## Dataset entries

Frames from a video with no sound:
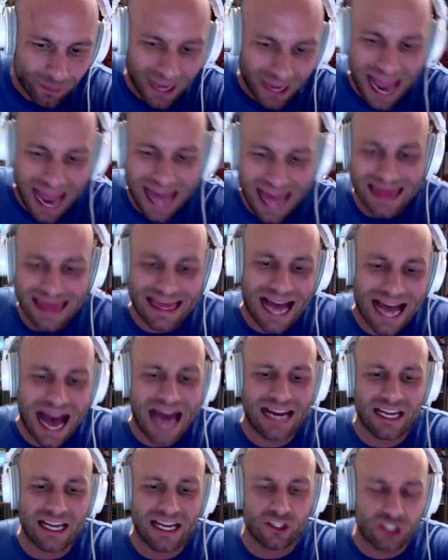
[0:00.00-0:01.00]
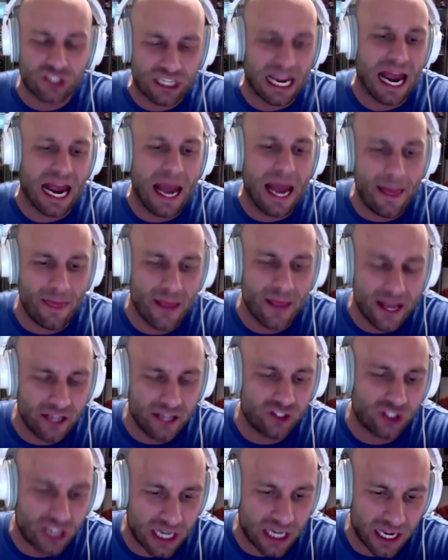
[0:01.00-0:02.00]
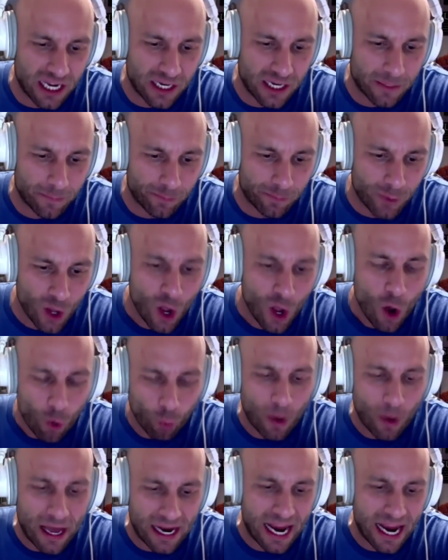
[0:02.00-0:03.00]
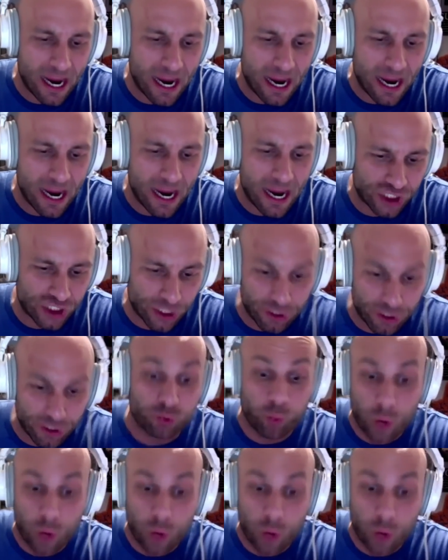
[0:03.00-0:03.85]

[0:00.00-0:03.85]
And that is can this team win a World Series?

## Task objective
Please reproduce the entries above exactly, omitting every picture.

## Written solution
Frames from a video with no sound:
[0:00.00-0:01.00]
[0:01.00-0:02.00]
[0:02.00-0:03.00]
[0:03.00-0:03.85]

[0:00.00-0:03.85]
And that is can this team win a World Series?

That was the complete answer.